··· Information given ···

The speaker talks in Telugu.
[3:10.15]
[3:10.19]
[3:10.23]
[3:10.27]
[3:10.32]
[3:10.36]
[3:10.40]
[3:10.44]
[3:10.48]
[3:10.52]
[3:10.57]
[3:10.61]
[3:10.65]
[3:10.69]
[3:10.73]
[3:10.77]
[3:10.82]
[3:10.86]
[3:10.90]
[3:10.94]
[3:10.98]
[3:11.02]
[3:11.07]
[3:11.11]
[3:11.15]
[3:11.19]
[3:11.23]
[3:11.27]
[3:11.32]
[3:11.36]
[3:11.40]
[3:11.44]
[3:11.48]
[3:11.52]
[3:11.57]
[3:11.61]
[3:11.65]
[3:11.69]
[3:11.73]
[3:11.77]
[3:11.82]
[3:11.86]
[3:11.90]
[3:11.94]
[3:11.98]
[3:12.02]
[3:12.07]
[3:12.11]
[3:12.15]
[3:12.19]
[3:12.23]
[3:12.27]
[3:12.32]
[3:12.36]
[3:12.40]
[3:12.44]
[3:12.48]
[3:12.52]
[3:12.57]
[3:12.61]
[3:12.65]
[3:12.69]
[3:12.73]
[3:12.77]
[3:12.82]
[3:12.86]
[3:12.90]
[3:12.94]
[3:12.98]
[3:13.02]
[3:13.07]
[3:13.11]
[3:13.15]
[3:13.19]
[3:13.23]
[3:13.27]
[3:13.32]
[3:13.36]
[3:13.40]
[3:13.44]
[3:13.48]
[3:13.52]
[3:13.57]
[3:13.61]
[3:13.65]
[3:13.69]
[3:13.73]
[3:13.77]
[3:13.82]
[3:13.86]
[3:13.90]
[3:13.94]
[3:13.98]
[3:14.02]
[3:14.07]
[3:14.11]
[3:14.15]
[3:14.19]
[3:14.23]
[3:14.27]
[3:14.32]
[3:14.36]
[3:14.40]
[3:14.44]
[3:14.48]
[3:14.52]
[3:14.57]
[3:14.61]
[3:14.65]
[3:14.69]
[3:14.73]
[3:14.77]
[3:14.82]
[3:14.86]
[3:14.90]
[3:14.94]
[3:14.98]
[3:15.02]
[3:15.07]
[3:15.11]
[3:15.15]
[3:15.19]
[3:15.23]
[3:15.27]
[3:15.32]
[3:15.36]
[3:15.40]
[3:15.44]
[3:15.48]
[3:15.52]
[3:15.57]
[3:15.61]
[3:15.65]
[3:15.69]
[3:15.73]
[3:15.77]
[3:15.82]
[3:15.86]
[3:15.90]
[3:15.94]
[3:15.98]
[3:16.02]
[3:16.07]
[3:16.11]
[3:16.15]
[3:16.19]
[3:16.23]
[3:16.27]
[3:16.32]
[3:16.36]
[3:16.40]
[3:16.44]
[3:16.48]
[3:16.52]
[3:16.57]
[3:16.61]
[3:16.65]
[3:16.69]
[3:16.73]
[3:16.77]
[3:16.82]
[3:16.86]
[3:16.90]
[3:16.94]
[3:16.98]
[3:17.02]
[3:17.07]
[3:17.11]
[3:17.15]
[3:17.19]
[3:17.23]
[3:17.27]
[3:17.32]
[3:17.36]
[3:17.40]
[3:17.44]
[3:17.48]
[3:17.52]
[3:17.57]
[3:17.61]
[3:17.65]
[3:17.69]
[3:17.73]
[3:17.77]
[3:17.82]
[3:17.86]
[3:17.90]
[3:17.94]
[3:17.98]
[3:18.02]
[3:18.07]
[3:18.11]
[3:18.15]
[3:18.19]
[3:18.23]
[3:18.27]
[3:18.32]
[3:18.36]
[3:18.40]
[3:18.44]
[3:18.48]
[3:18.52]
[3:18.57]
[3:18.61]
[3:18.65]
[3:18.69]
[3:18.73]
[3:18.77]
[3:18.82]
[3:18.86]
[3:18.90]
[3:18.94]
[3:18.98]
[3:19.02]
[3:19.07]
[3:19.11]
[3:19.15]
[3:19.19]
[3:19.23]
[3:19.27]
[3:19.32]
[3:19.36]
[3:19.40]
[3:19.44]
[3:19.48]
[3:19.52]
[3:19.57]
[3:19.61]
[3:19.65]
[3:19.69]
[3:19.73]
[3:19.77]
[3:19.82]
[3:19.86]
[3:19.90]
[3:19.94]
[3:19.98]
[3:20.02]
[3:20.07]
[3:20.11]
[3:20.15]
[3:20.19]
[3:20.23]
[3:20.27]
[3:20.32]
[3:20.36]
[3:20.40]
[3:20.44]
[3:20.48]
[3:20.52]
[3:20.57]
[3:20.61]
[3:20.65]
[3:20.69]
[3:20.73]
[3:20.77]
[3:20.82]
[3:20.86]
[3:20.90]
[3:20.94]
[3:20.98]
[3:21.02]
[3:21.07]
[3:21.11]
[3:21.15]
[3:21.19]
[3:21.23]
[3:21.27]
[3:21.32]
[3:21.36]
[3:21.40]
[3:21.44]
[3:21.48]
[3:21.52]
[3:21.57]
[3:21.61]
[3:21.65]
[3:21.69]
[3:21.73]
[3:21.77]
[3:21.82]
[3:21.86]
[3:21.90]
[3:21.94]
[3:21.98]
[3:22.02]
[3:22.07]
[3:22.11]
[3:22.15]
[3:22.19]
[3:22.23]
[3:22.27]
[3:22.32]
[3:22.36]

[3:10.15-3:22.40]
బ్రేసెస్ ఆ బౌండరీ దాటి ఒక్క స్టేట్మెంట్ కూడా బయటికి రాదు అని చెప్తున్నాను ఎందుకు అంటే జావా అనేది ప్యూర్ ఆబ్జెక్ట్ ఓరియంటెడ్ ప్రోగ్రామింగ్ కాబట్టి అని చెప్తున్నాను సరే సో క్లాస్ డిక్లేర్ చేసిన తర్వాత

···

**What is expected**
The answer is the full set of records above, repeated exactly.

**Output for this task**
The speaker talks in Telugu.
[3:10.15]
[3:10.19]
[3:10.23]
[3:10.27]
[3:10.32]
[3:10.36]
[3:10.40]
[3:10.44]
[3:10.48]
[3:10.52]
[3:10.57]
[3:10.61]
[3:10.65]
[3:10.69]
[3:10.73]
[3:10.77]
[3:10.82]
[3:10.86]
[3:10.90]
[3:10.94]
[3:10.98]
[3:11.02]
[3:11.07]
[3:11.11]
[3:11.15]
[3:11.19]
[3:11.23]
[3:11.27]
[3:11.32]
[3:11.36]
[3:11.40]
[3:11.44]
[3:11.48]
[3:11.52]
[3:11.57]
[3:11.61]
[3:11.65]
[3:11.69]
[3:11.73]
[3:11.77]
[3:11.82]
[3:11.86]
[3:11.90]
[3:11.94]
[3:11.98]
[3:12.02]
[3:12.07]
[3:12.11]
[3:12.15]
[3:12.19]
[3:12.23]
[3:12.27]
[3:12.32]
[3:12.36]
[3:12.40]
[3:12.44]
[3:12.48]
[3:12.52]
[3:12.57]
[3:12.61]
[3:12.65]
[3:12.69]
[3:12.73]
[3:12.77]
[3:12.82]
[3:12.86]
[3:12.90]
[3:12.94]
[3:12.98]
[3:13.02]
[3:13.07]
[3:13.11]
[3:13.15]
[3:13.19]
[3:13.23]
[3:13.27]
[3:13.32]
[3:13.36]
[3:13.40]
[3:13.44]
[3:13.48]
[3:13.52]
[3:13.57]
[3:13.61]
[3:13.65]
[3:13.69]
[3:13.73]
[3:13.77]
[3:13.82]
[3:13.86]
[3:13.90]
[3:13.94]
[3:13.98]
[3:14.02]
[3:14.07]
[3:14.11]
[3:14.15]
[3:14.19]
[3:14.23]
[3:14.27]
[3:14.32]
[3:14.36]
[3:14.40]
[3:14.44]
[3:14.48]
[3:14.52]
[3:14.57]
[3:14.61]
[3:14.65]
[3:14.69]
[3:14.73]
[3:14.77]
[3:14.82]
[3:14.86]
[3:14.90]
[3:14.94]
[3:14.98]
[3:15.02]
[3:15.07]
[3:15.11]
[3:15.15]
[3:15.19]
[3:15.23]
[3:15.27]
[3:15.32]
[3:15.36]
[3:15.40]
[3:15.44]
[3:15.48]
[3:15.52]
[3:15.57]
[3:15.61]
[3:15.65]
[3:15.69]
[3:15.73]
[3:15.77]
[3:15.82]
[3:15.86]
[3:15.90]
[3:15.94]
[3:15.98]
[3:16.02]
[3:16.07]
[3:16.11]
[3:16.15]
[3:16.19]
[3:16.23]
[3:16.27]
[3:16.32]
[3:16.36]
[3:16.40]
[3:16.44]
[3:16.48]
[3:16.52]
[3:16.57]
[3:16.61]
[3:16.65]
[3:16.69]
[3:16.73]
[3:16.77]
[3:16.82]
[3:16.86]
[3:16.90]
[3:16.94]
[3:16.98]
[3:17.02]
[3:17.07]
[3:17.11]
[3:17.15]
[3:17.19]
[3:17.23]
[3:17.27]
[3:17.32]
[3:17.36]
[3:17.40]
[3:17.44]
[3:17.48]
[3:17.52]
[3:17.57]
[3:17.61]
[3:17.65]
[3:17.69]
[3:17.73]
[3:17.77]
[3:17.82]
[3:17.86]
[3:17.90]
[3:17.94]
[3:17.98]
[3:18.02]
[3:18.07]
[3:18.11]
[3:18.15]
[3:18.19]
[3:18.23]
[3:18.27]
[3:18.32]
[3:18.36]
[3:18.40]
[3:18.44]
[3:18.48]
[3:18.52]
[3:18.57]
[3:18.61]
[3:18.65]
[3:18.69]
[3:18.73]
[3:18.77]
[3:18.82]
[3:18.86]
[3:18.90]
[3:18.94]
[3:18.98]
[3:19.02]
[3:19.07]
[3:19.11]
[3:19.15]
[3:19.19]
[3:19.23]
[3:19.27]
[3:19.32]
[3:19.36]
[3:19.40]
[3:19.44]
[3:19.48]
[3:19.52]
[3:19.57]
[3:19.61]
[3:19.65]
[3:19.69]
[3:19.73]
[3:19.77]
[3:19.82]
[3:19.86]
[3:19.90]
[3:19.94]
[3:19.98]
[3:20.02]
[3:20.07]
[3:20.11]
[3:20.15]
[3:20.19]
[3:20.23]
[3:20.27]
[3:20.32]
[3:20.36]
[3:20.40]
[3:20.44]
[3:20.48]
[3:20.52]
[3:20.57]
[3:20.61]
[3:20.65]
[3:20.69]
[3:20.73]
[3:20.77]
[3:20.82]
[3:20.86]
[3:20.90]
[3:20.94]
[3:20.98]
[3:21.02]
[3:21.07]
[3:21.11]
[3:21.15]
[3:21.19]
[3:21.23]
[3:21.27]
[3:21.32]
[3:21.36]
[3:21.40]
[3:21.44]
[3:21.48]
[3:21.52]
[3:21.57]
[3:21.61]
[3:21.65]
[3:21.69]
[3:21.73]
[3:21.77]
[3:21.82]
[3:21.86]
[3:21.90]
[3:21.94]
[3:21.98]
[3:22.02]
[3:22.07]
[3:22.11]
[3:22.15]
[3:22.19]
[3:22.23]
[3:22.27]
[3:22.32]
[3:22.36]

[3:10.15-3:22.40]
బ్రేసెస్ ఆ బౌండరీ దాటి ఒక్క స్టేట్మెంట్ కూడా బయటికి రాదు అని చెప్తున్నాను ఎందుకు అంటే జావా అనేది ప్యూర్ ఆబ్జెక్ట్ ఓరియంటెడ్ ప్రోగ్రామింగ్ కాబట్టి అని చెప్తున్నాను సరే సో క్లాస్ డిక్లేర్ చేసిన తర్వాత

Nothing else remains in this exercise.